شماره ركورد كنفرانس :
4748
عنوان مقاله :
Organization of Gatekeeping and Mental Framework in the System of Representation and Hierarchical Relational Structures of the Modern Society
پديدآورندگان :
Veisi Ilkhas Paym Noor University , Abbaszadeh Farangis farangisabbaszadeh@yahoo.com English Language Department, Abadan Branch, Islamic Azad University, Abadan, Iran;
كليدواژه :
Authority conception , conversational styles , dominant ideology , social function , mental mechanisms , controllability
عنوان كنفرانس :
Forth International Conference on Language,Discourse and Programatics 2017
چكيده فارسي :
Environments support our contextual interactions for semantic interpretation which requires contextual components. Critical discourse analysis as a type of social practice provides accounts for the production, internal structure, and overall organization of texts. It reveals how linguistic choices enable speakers to manipulate the realizations of agency and power in the representation of action to produce particular meanings which are not always explicit for all listeners.

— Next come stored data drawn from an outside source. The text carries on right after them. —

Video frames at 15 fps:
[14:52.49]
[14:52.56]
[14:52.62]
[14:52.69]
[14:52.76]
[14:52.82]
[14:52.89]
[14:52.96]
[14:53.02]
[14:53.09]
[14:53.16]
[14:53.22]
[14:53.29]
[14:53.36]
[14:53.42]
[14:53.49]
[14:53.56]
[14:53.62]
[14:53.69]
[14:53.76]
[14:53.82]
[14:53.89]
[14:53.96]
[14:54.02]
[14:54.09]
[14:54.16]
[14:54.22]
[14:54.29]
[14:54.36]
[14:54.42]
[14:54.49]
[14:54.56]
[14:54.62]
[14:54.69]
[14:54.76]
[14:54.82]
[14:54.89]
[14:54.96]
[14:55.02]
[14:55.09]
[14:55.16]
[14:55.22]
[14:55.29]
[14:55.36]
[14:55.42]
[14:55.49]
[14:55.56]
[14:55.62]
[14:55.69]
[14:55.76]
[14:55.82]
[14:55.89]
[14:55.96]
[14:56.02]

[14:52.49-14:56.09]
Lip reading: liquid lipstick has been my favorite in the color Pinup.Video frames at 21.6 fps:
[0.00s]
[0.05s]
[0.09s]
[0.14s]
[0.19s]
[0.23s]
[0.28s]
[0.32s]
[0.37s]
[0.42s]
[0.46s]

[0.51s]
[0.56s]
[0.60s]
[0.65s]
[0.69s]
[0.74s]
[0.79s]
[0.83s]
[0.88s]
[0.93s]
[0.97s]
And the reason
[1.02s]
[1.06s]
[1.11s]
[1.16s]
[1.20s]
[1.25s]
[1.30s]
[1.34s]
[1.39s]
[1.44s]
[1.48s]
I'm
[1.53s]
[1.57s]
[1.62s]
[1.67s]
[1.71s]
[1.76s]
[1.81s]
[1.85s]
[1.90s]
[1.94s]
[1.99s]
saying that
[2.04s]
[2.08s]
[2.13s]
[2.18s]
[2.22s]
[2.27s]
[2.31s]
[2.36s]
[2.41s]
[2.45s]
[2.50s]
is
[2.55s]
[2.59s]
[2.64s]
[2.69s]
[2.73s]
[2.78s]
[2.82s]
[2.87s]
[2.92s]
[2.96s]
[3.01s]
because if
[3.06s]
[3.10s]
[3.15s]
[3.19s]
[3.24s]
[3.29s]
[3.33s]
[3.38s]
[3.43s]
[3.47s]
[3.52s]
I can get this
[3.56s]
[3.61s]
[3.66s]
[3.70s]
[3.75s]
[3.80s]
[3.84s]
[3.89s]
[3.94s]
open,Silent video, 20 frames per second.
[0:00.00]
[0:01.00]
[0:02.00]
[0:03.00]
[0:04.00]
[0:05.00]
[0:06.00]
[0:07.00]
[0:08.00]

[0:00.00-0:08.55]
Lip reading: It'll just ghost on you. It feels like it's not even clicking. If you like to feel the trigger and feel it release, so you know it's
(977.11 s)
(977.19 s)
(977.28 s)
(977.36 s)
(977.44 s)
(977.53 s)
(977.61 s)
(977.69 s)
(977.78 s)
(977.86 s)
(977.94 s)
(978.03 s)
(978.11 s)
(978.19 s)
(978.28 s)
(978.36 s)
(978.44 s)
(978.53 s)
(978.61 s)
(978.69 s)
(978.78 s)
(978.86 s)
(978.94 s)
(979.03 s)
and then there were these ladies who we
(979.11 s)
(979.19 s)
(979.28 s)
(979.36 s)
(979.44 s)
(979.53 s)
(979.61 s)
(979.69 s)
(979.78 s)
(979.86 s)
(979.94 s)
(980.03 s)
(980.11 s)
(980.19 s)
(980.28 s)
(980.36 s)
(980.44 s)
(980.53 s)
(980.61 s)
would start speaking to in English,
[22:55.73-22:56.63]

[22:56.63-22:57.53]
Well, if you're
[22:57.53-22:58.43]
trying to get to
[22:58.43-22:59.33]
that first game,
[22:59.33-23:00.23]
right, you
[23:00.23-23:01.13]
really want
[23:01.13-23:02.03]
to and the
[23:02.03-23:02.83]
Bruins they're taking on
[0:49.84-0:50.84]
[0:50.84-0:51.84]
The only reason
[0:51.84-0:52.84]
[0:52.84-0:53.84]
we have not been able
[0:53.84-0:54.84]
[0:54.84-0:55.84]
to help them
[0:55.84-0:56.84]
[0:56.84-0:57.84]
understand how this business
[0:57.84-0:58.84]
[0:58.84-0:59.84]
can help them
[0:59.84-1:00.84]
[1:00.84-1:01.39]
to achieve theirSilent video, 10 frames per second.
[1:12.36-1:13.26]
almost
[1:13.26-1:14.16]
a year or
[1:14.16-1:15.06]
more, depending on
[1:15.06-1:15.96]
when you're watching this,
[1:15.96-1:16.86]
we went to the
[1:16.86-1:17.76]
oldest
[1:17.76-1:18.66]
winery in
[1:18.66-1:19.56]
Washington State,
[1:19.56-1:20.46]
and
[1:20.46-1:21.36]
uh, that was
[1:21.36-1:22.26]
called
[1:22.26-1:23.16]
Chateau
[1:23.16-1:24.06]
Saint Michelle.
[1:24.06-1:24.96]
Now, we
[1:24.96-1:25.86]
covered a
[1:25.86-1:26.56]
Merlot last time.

In most interactions, the users of language bring with them different linguistic repertoires which are closely related to social positioning. The present study examines the relationship between language and ideology and explores how such a relationship is represented in the analysis of spoken text and to show how declarative knowledge, beliefs, attitudes, and ideology act and perform in the representation of macrostructures following Van Djik s (2004) model of critical dimension of discourse analysis. Individualized interviews were conducted to determine the way in which spoken discourse involves jointly constructed interactions which shows variation between formal and casual speech reflecting speaker roles. Results indicate that communication skills are essential to social interaction and contribute to coherent discourse. Thus identifying relational processes and the role of participants in the organization of conversation is so vital. It was concluded that features of situation affect participants perceptions and their conscious behavioral decisions. Different cultures present different sets of linguistic and semantic constraints and extract social meaning from speech which is signaled in different languages traced by discourse features.